Two Great Books by Poul Anderson: The High Crusade and The Golden Slave
If Three Hearts and Three Lions owes something to A Connecticut Yankee in King Arthur’s Court, then so does The High Crusade. But The High Crusade inverts Mark Twain’s concept. This book isn’t written by a modern who time traveled to Arthur’s court, but rather is written by a medieval scribe who witnessed Sir Roger Baron de Tourneville and his knights and court invade an alien spaceship and end up using it to conquer a major portion of interstellar Space. The bookends are provided by a space captain of Earth’s future space age, who hardly can believe, by reading the contained epistle, that humans from the Middle Ages have been in space for some time now and even have established a Holy Galactic Empire. Add to this, at the plot’s center, a courtly betrayal through a love triangle much like that of Arthur’s, Guinevere’s and Lancelot’s.
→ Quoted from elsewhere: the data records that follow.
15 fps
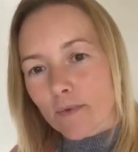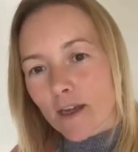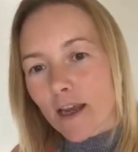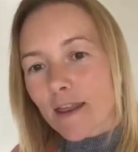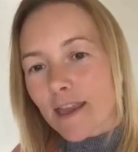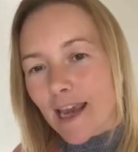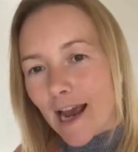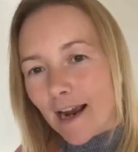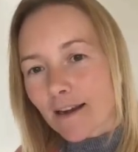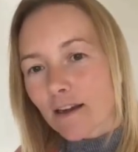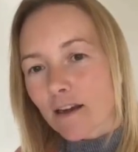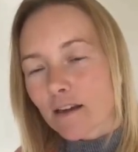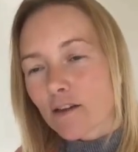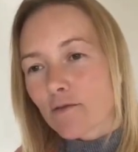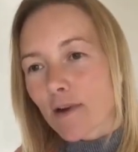In the
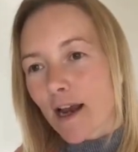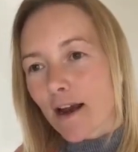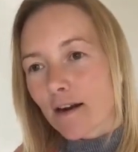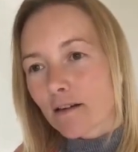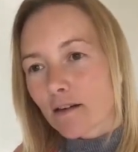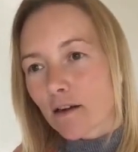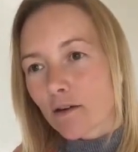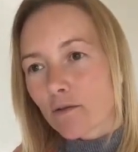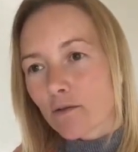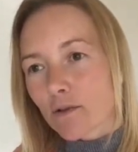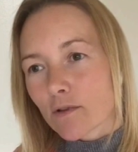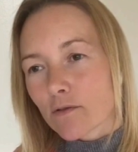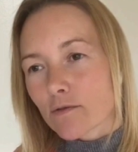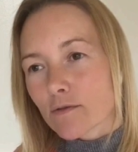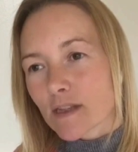anger, you can go
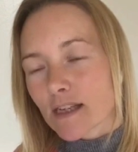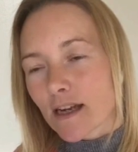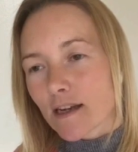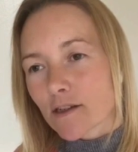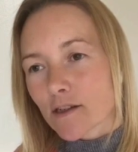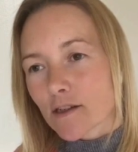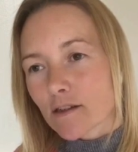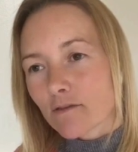through stages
This book is really good. It’s a fast, enjoyable read. It was serialized originally in Astounding magazine as that publication was changing its name to Analog. When the book was published as a novel, it lost out on a 1961 Hugo to Walter M. Miller, Jr.’s A Canticle for Leibowitz. I find it interesting that Miller’s work, along with Anderson’s The High Crusade, limned medieval perspectives on futuristic landscapes. Perhaps this was the zeitgeist of the time. I read Baen’s edition of The High Crusade, which begins with a number of appreciations. This edition also contains a coda in the form of a short story called “Quest”, which takes place in the universe of The High Crusade. If the novel is a take on the Arthurian love triangle, then this story is a take on Galahad’s quest for the holy grail.
Also really good is what Wikipedia calls a historical novel and what Zebra, one publisher, calls heroic fantasy, though I certainly see no reason to quibble about terms of genre, and I’m guessing that terms were not so rigid in 1960 (or even in 1980, which is the date of the revised Zebra edition). I am talking about Poul Anderson’s The Golden Slave.